In practice, the ground loss rate, ε₀, is usually converted by the equivalent ground loss parameter, g, which was defined and discussed in detail by Lee et al. (1992). The relationship between ε₀ and g is (Zeng and Huang, 2016)

${\epsilon }_0=\frac{\pi R^2-\pi {\left(R-g/2\right)}^2}{\pi R^2}=\frac{4gR-g^2}{4R^2}(4)$

The soil deformation, predicted by the generalized Sagaseta’s solution,i.e. Eqs. 1, 2, deviates greatly from the measured value (Loganathan and Poulos, 1998). The analysis from Stallebrass et al. (1996) and Loganathan and Poulos (1998) showed that the tunnel lining would settle due to its self-weight during the tunnel construction, which caused the upward deformation of the soil below the tunnel was limited while the void above the tunnel increased.

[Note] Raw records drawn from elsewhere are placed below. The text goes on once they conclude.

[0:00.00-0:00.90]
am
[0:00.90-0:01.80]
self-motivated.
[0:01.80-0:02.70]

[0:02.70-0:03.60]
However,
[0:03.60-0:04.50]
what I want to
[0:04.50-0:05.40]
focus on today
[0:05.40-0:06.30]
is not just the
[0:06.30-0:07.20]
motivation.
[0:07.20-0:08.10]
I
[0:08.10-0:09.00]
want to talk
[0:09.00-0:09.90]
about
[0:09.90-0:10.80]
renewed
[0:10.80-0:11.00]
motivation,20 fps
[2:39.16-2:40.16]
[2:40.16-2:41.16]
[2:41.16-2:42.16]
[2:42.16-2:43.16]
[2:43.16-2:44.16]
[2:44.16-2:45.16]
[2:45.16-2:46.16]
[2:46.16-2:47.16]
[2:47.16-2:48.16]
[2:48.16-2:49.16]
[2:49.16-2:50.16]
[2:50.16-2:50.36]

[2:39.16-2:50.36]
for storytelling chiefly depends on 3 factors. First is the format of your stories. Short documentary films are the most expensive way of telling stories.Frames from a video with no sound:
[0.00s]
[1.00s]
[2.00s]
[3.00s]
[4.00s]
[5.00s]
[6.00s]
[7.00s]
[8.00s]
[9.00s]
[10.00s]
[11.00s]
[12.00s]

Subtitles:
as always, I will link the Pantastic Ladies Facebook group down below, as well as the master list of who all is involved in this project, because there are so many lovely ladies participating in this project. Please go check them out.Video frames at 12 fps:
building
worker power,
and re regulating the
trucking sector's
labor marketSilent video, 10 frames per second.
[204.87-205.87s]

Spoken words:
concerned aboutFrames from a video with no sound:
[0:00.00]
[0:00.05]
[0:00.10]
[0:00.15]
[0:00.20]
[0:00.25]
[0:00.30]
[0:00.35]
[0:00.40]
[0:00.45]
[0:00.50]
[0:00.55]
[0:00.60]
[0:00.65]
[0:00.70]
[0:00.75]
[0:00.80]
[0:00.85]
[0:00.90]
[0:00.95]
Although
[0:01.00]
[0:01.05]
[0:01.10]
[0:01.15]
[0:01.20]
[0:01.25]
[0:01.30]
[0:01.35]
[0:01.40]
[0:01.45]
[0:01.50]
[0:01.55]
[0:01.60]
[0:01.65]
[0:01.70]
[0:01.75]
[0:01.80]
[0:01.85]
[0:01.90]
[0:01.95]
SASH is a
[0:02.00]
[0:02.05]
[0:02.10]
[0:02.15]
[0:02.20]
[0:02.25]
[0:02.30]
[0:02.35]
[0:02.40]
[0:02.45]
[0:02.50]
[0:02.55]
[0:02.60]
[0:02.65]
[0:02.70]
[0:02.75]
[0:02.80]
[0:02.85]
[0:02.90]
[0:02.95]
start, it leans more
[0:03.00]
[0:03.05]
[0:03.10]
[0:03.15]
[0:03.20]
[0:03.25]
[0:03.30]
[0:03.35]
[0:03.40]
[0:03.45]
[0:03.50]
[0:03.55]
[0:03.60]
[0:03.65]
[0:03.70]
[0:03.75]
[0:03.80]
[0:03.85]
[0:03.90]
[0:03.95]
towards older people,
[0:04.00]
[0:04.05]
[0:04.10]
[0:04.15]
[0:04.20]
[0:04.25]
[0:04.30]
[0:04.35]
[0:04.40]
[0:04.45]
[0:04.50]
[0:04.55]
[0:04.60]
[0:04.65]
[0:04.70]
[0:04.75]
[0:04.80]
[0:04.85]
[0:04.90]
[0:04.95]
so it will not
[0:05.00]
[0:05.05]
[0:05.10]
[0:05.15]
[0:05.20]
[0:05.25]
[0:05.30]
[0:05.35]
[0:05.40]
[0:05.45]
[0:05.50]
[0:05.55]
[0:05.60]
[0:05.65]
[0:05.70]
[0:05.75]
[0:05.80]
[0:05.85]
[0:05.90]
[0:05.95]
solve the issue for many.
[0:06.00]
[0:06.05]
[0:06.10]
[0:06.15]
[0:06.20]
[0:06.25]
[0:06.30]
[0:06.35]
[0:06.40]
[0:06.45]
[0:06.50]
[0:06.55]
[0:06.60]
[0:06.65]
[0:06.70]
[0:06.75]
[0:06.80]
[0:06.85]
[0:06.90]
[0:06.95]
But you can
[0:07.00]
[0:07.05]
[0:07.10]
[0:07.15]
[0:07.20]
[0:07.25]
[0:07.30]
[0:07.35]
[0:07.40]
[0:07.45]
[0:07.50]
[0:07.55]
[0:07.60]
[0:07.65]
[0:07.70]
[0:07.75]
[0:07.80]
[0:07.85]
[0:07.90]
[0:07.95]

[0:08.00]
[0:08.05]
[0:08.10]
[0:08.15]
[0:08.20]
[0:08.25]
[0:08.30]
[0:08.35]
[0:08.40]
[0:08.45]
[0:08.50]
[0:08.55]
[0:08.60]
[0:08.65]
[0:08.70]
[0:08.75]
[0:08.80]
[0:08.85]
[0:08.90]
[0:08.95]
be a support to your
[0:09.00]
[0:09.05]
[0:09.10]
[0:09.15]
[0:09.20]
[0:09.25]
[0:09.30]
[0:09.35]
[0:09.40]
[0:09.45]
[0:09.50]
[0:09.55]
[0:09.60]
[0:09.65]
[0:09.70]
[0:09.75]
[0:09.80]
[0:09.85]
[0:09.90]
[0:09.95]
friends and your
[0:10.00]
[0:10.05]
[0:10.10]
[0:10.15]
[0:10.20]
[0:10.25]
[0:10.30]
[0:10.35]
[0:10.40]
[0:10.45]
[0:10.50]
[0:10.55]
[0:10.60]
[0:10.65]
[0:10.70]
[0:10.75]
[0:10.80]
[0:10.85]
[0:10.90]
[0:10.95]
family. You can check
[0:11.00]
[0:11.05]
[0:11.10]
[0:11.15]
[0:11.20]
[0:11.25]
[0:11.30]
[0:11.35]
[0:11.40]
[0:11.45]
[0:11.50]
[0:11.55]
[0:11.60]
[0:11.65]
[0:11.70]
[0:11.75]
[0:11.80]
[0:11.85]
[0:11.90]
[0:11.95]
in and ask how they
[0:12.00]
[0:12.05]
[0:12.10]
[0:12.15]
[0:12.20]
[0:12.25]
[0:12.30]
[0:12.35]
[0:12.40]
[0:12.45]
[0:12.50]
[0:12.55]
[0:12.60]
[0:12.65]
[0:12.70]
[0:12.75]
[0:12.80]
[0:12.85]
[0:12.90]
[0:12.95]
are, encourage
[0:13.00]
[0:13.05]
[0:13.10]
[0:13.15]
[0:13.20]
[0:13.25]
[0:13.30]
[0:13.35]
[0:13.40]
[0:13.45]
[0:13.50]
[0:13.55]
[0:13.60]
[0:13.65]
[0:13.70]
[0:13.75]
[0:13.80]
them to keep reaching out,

Therefore Loganathan and Poulos (1998) proposed the model of oval-shaped ground deformation as illustrated in Figure 2B and modified the ground loss rate ε₀, as follows

$\epsilon ={\epsilon }_0\exp \left\{-\left[\frac{1.38x^2}{{\left(h+R\right)}^2}+\frac{0.69z^2}{h^2}\right]\right\}(5)$

On the other hand, the parameter δ in Eqs 1, 2 characterizes the long-term ground deformation due to the ovalization of tunnel lining. Loganathan and Poulos (1998) only considered soil deformation with short-term undrained conditions during the period of tunnel construction, and neglected the long-term soil deformation (i.e., δ = 0). Substituting Eq. 5 and δ = 0 into Eqs 1, 2, Loganathan and Poulos (1998) obtained the analytical function for predicting tunneling-induced soil deformation in clays, expressed as

$W\left(x,z\right)=-{\epsilon }_0{R}^2\{\frac{z-z_0}{x^2+{\left(z-z_0\right)}^2}-\frac{\left(3-4v\right)\left(z+z_0\right)}{x^2+{\left(z+z_0\right)}^2}+\frac{2z\left[x^2-{\left(z+z_0\right)}^2\right]}{{\left[x^2+{\left(z+z_0\right)}^2\right]}^2}\}\exp \left\{-\left[\frac{1.38x^2}{{\left(z_0+R\right)}^2}+\frac{0.69z^2}{z_0^2}\right]\right\}(6)$

$U\left(x,z\right)=-{\epsilon }_0{R}^{2}x[\frac{1}{x^2+{\left(z-z_0\right)}^2}+\frac{3-4v}{x^2+{\left(z+z_0\right)}^2}-\frac{4z\left(z+z_0\right)}{{\left[x^2+{\left(z+z_0\right)}^2\right]}^2}]\exp \left\{-\left[\frac{1.38x^2}{{\left(z_0+R\right)}^2}+\frac{0.69z^2}{z_0^2}\right]\right\}(7)$

2.2 Soil deformation due to unit ground loss

Sagaseta (1987) considered that the ground loss induced by single tunneling was concentrated at the tunnel axis to compute the surface ground deformation. According to this law, with the decrease of the tunnel radius, R, the magnitude of ground loss, V_l, reduces, and the dispersive ground loss also tends to be concentrated in the tunnel center. According to the study by Yang et al. (2004), the whole ground loss volume induced by tunneling can be considered to be divided into infinitesimal ground loss units, and the overall soil deformation is equal to the sum of the soil deformation induced by each unit ground loss. Therefore, it can be assumed that the ground loss in Figures 2A,B can be divided into infinite ground loss elements and that the soil deformation induced by the overall ground loss is equal to the sum of deformation due to each unit ground loss. As a result, the soil deformation equation induced by unit ground loss can be derived through dividing soil deformation formula developed by Verruijt and Booker (1996) and Loganathan and Poulos (1998) by the ground loss induced by the general single circular tunneling, where the ground loss has been assumed to be concentrated at the tunnel center.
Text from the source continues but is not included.